Exercise aim: Each record needs to be retyped exactly, though its pictures should not appear.

### Supplied data

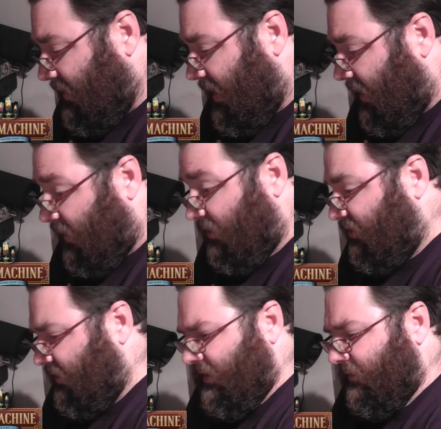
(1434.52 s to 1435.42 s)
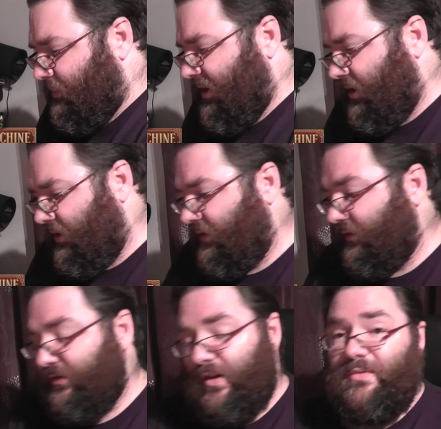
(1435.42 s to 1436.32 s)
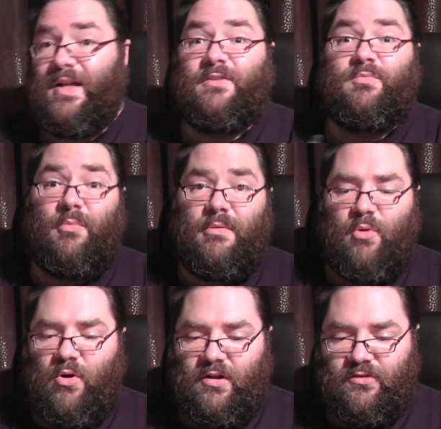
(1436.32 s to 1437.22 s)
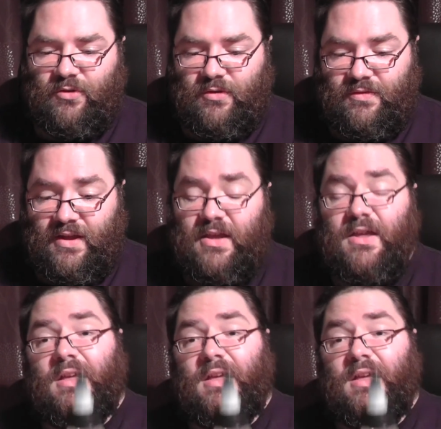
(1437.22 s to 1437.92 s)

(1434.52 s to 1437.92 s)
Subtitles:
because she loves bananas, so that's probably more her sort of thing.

######

Exercise result:
(1434.52 s to 1435.42 s)
(1435.42 s to 1436.32 s)
(1436.32 s to 1437.22 s)
(1437.22 s to 1437.92 s)

(1434.52 s to 1437.92 s)
Subtitles:
because she loves bananas, so that's probably more her sort of thing.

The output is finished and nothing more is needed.